▶ [YOUR INSTRUCTIONS]:
Gather each line of the entries below that includes "Silent".

● ● ●

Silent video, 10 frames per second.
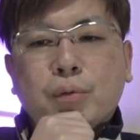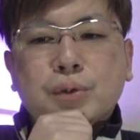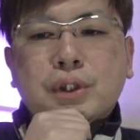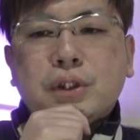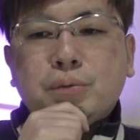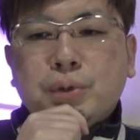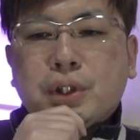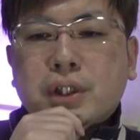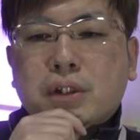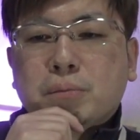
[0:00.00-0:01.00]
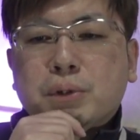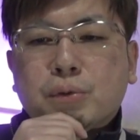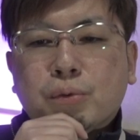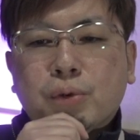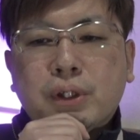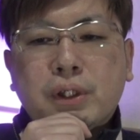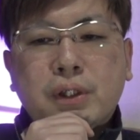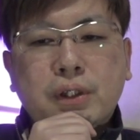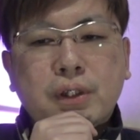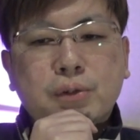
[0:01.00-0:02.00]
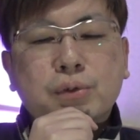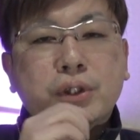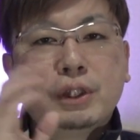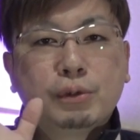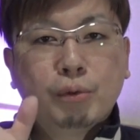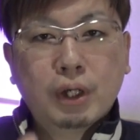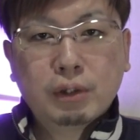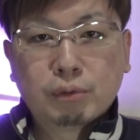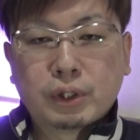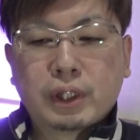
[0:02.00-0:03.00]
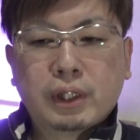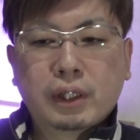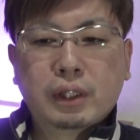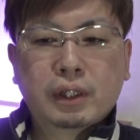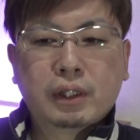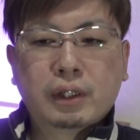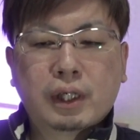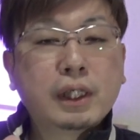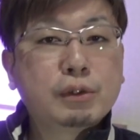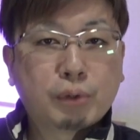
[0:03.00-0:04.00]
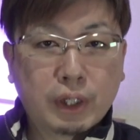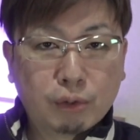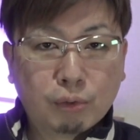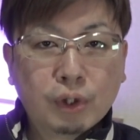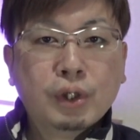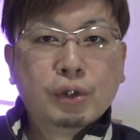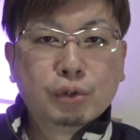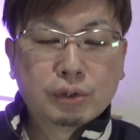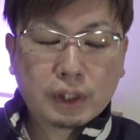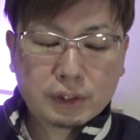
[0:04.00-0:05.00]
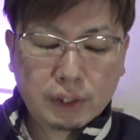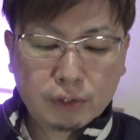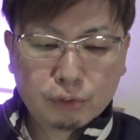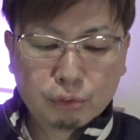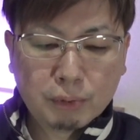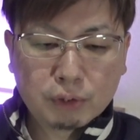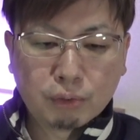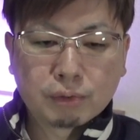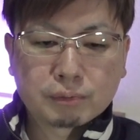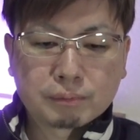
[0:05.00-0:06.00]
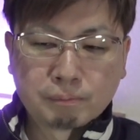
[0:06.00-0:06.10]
コース的に振り返ってみると、そうですね、立冬反動で、速い時計の出している馬の、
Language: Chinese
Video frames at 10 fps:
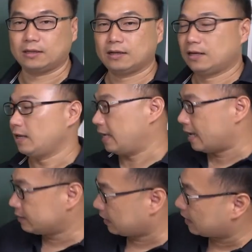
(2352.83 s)
了，一
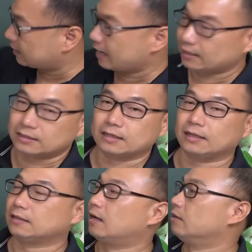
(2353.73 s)
样减一样，答案一定是
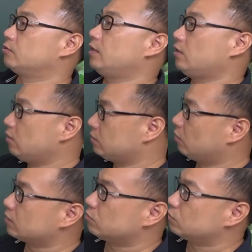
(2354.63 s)
零。好，所以一定要
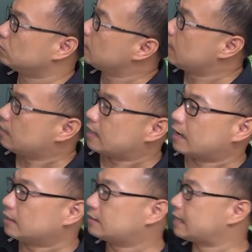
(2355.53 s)
有整除。然
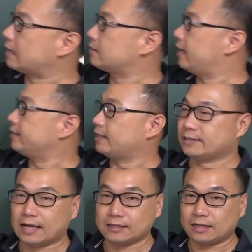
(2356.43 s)
后呢，商是 a 减
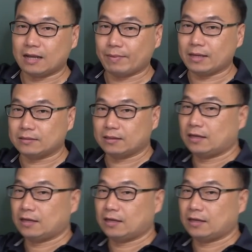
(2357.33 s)
三，写哪边？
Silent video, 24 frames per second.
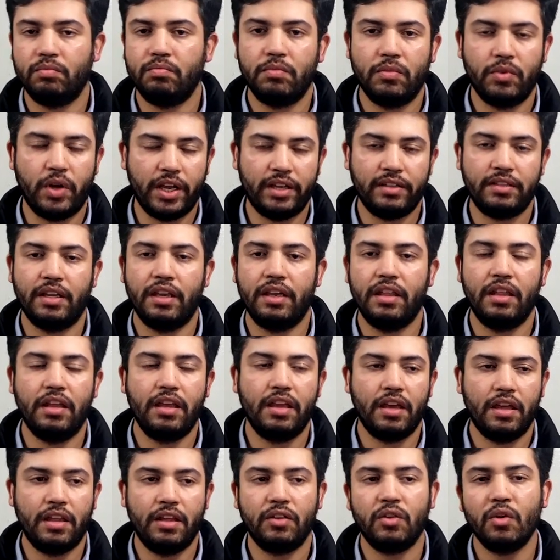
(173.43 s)
una
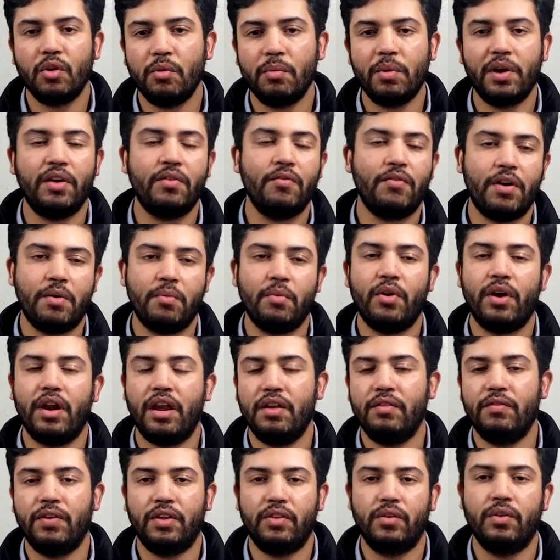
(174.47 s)
seguidilla de tomas vamos a
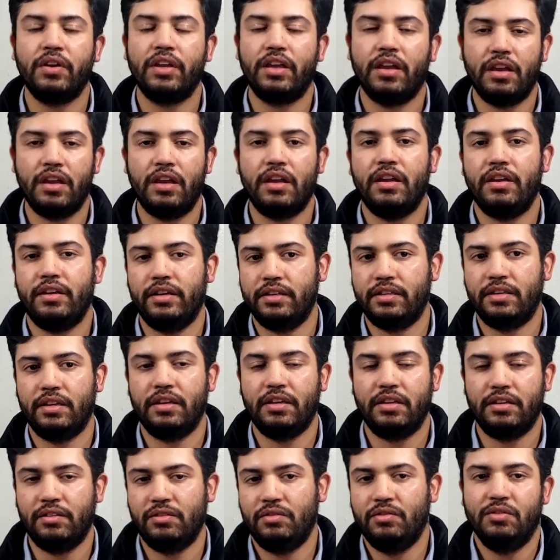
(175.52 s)
ir viendo que
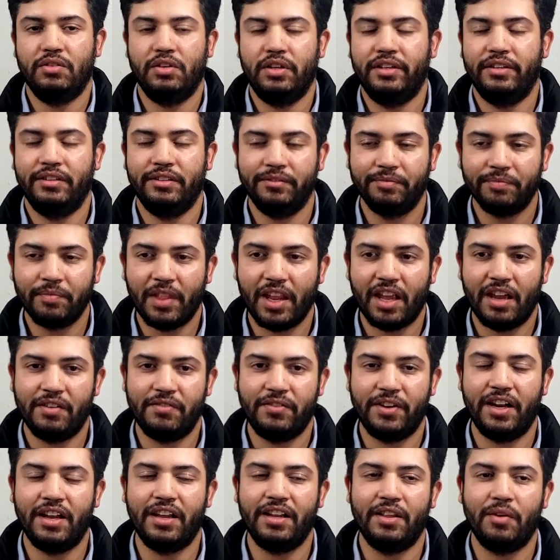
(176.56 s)
esa, eh, al
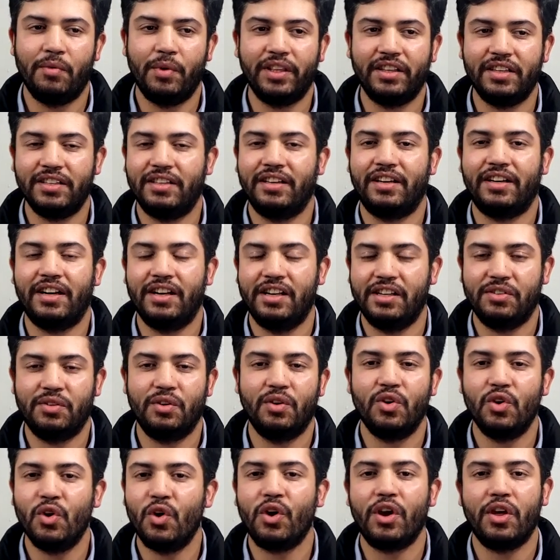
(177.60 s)
final de cuentas esa
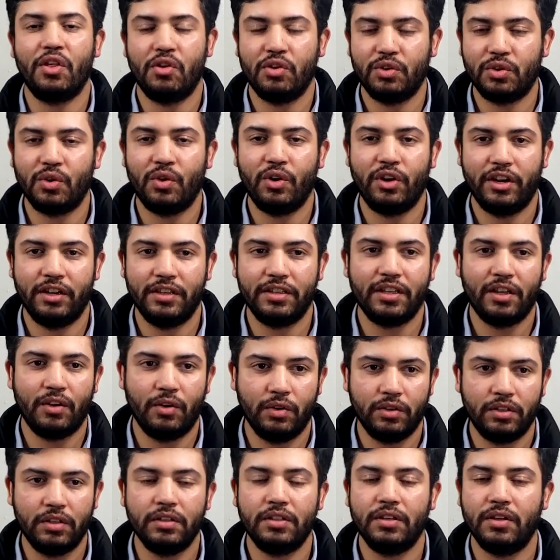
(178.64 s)
relación no quedó solo en esa
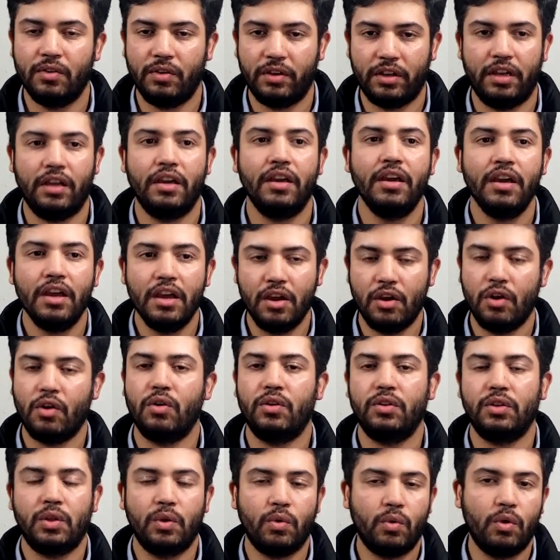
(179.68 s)
noche, sino que
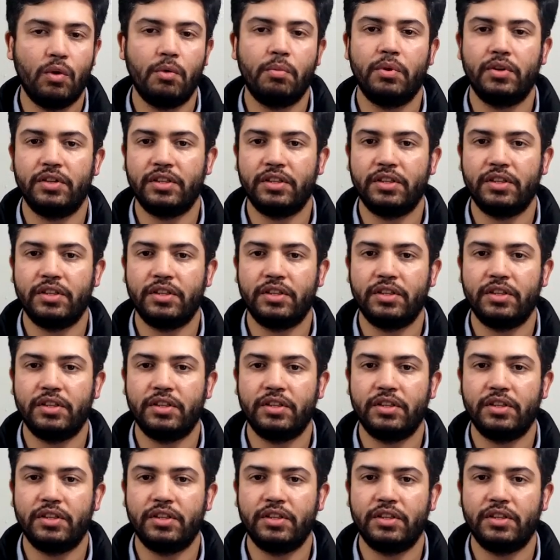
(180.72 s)
continuó por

● ● ●

▶ [YOUR RESPONSE]:
Silent video, 10 frames per second.
Silent video, 24 frames per second.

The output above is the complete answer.